GPT-5 is here. And we now have a Model Picker

With the GPT-5 announcement today, we’re excited to bring it into Augment. Starting today, and rolling out gradually to everyone, you can now choose between two models in Augment:

Claude Sonnet 4 – still the default
OpenAI GPT-5 – now available via the new model picker

This is the first time we’ve run two models side by side in production. It follows weeks of controlled internal testing — the closest head-to-head we’ve ever seen.

Model Comparison: Sonnet 4 vs. GPT-5

We spent the past few weeks testing both models on the same set of coding tasks: single-file edits, multi-file refactors, test generation, and bug fixes across large repositories.

⚠️ Note: These tests used Claude Sonnet 4 with reasoning mode disabled. We’re planning a follow-up comparison with reasoning mode enabled, which may impact relative performance on multi-step or large-context tasks.

Metric / Dimension	Claude Sonnet 4	GPT-5
Preference rate	~44%	~47%
Tie rate	4%	4%
Single-file edits	More direct; fewer tangential suggestions	Occasionally verbose; more context framing
Multi-file changes	Handles well but sometimes misses cross-file dependencies	Stronger cross-file reasoning; better dependency resolution
Refactor complexity	Faster on small/mid-size changes	Handles larger changes with more caution and explicit validation
Code quality comments	Concise, focused on the main change	More thorough; includes edge-case coverage
Failure modes	Occasional under-specification on complex changes	Occasional over-explanation and slower iteration

*Preference rate indicates how often users preferred one model’s output over the other when shown both responses to the same prompt and code state.

Better Context. Better Agent. Better Code.

Observations From Testing

Both models perform as excellent coding agents within Augment’s product, with different tradeoffs.

Speed vs. Thoroughness – Sonnet 4 returns faster, more direct responses and is likely to make more assumptions in order to complete the task faster.
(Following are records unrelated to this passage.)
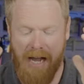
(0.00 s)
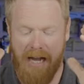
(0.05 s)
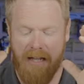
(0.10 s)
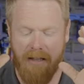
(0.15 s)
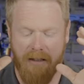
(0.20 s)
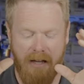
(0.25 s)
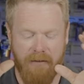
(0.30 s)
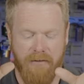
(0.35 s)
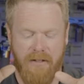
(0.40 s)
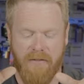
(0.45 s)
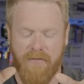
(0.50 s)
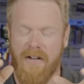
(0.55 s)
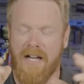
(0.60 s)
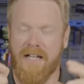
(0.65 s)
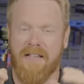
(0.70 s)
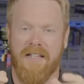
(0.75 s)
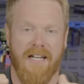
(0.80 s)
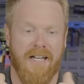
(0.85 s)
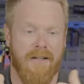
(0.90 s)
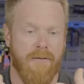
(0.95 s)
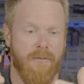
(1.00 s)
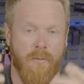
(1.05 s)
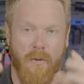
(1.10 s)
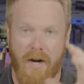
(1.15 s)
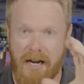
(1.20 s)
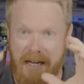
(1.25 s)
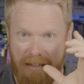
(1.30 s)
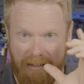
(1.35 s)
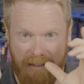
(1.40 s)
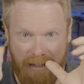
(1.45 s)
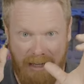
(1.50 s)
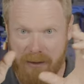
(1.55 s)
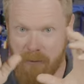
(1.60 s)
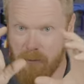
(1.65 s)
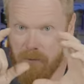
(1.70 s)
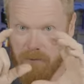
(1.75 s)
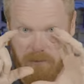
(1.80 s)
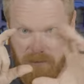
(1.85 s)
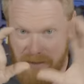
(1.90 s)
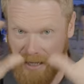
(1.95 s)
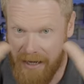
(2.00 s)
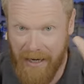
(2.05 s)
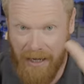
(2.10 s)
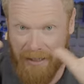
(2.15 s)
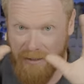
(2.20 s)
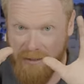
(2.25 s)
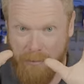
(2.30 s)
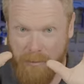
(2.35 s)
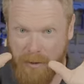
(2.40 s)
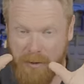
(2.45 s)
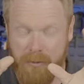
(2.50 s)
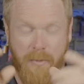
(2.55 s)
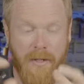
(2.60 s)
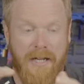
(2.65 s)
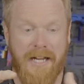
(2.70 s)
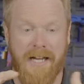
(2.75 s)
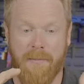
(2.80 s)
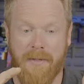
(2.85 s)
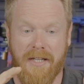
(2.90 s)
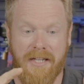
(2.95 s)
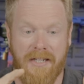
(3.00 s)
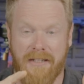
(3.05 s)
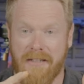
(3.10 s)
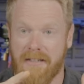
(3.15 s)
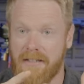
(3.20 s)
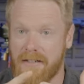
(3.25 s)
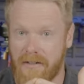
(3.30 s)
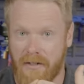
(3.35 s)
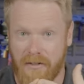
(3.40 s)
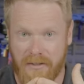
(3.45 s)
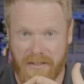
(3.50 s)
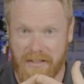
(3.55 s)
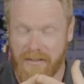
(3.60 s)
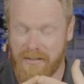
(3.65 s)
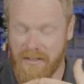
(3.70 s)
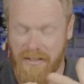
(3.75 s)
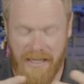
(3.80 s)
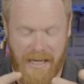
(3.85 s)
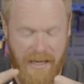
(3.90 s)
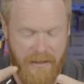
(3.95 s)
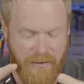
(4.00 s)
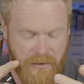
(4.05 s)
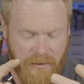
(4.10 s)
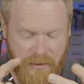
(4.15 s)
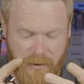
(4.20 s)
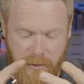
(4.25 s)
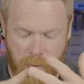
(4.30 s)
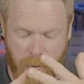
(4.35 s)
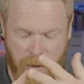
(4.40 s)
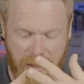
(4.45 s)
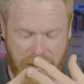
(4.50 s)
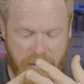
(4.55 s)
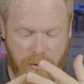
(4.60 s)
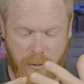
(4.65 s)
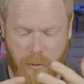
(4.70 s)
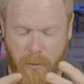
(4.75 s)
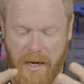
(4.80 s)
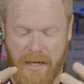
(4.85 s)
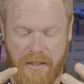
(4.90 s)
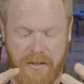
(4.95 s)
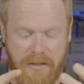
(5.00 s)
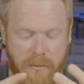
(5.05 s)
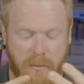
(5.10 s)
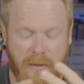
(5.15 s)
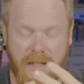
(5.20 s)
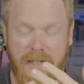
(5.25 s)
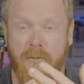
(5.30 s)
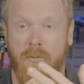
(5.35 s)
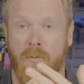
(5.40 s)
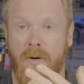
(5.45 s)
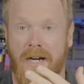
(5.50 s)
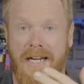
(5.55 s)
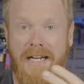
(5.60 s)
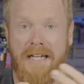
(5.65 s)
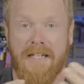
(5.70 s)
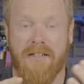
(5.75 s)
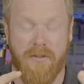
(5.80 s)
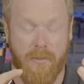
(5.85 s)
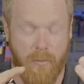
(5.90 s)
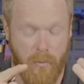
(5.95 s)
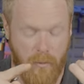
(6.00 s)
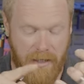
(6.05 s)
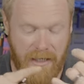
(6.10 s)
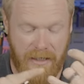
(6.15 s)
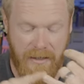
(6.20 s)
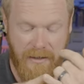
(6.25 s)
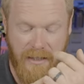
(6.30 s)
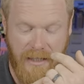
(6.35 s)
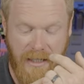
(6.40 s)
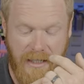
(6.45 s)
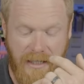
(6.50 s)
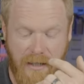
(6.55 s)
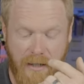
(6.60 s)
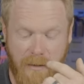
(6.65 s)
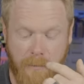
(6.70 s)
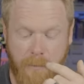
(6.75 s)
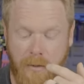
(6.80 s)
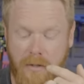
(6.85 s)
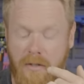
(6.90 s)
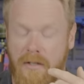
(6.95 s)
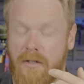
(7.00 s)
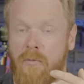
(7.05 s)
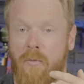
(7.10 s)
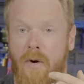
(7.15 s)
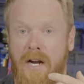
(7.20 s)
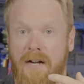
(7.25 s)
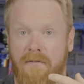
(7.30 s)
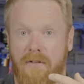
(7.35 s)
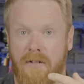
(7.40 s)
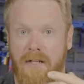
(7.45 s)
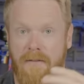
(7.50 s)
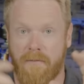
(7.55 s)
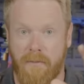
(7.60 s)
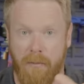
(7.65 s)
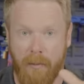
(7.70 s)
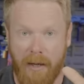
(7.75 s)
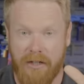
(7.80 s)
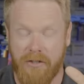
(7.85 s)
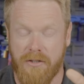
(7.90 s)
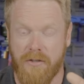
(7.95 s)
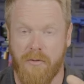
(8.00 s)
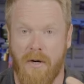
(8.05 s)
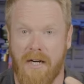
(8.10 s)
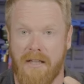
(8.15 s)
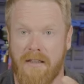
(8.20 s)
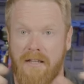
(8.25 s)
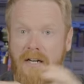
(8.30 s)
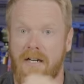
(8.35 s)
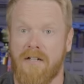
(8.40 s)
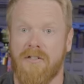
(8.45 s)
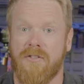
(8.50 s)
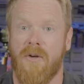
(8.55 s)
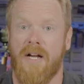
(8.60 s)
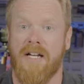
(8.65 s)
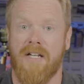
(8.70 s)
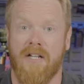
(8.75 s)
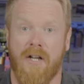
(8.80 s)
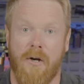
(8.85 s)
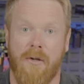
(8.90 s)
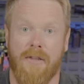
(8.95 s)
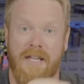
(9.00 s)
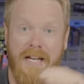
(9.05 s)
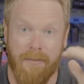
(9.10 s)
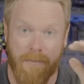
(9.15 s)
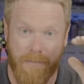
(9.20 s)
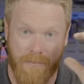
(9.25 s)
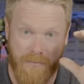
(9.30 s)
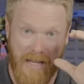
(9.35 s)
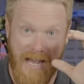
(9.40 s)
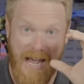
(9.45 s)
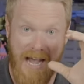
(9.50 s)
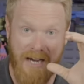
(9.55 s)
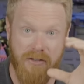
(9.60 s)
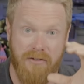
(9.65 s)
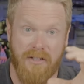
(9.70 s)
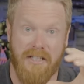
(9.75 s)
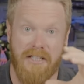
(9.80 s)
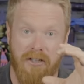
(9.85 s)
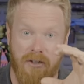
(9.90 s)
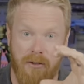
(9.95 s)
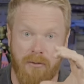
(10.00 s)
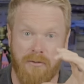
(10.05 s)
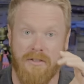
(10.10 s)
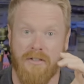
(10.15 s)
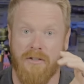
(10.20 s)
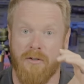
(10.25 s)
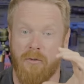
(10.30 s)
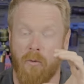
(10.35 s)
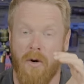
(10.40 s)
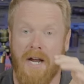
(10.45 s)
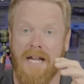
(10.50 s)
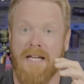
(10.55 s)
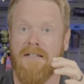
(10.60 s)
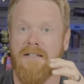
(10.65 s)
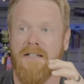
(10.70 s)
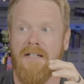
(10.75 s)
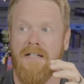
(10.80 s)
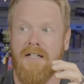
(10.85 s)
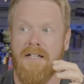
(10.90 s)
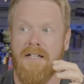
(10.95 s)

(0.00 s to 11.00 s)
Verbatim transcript: I love the fact that right in that heads up display, I'm getting our density altitude, we're getting direction, we're getting range, we're getting the bullet rifle information right there. So I know that I'm actually using the right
GPT-5 takes longer and makes more tool calls, but surfaces more detailed reasoning — and is more likely to ask clarifying questions when something’s ambiguous.
Use Sonnet for: quicker answers, more targeted edits, or when speed and decisiveness matter.
Use GPT-5 for: complex debugging, cross-file refactors, or when you want caution, completeness, or thoroughness.
Consistency Across Tasks – No single model won outright. Tester preferences clustered clearly: some preferred Sonnet for speed, while others chose GPT-5 for completeness.
- Use Sonnet for: fast iteration and review cycles.
- Use GPT-5 for: writing robust code with edge-case handling.
Scaling With Context – GPT-5 performed better in large-context scenarios, especially when changes spanned multiple files and required understanding project-wide constraints.

Why We’re Shipping a Picker

We’ve long said we wouldn’t ship a model picker — and for good reason. Our goal has always been to abstract away the complexity of LLMs and let users focus on getting work done, not choosing engines.

However, for the first time, we have two models — Claude Sonnet 4 and GPT-5 — that both deliver high-quality outputs while occupying different points on the latency-vs-quality spectrum. Rather than declaring a “winner,” we’re giving you optionality where it matters:

Thoroughness vs. speed – Some users prefer precision and edge case coverage; others want to iterate quickly. Now you can choose based on the task.
Fallback resilience – If one provider experiences latency or quality drift, you can switch models with zero workflow changes.
Signal for tuning – Seeing how and when users switch gives us valuable insight for future routing, prompt optimization, and agent behavior.

What’s Next

We’ll be monitoring:

Usage distribution between models
Task types where GPT-5 adoption spikes
Latency trends and failure modes over time

Sonnet 4 remains Augment’s default. GPT-5 is there when you want a different approach. Both will keep evolving — and your feedback will be valuable in shaping the next round of tuning.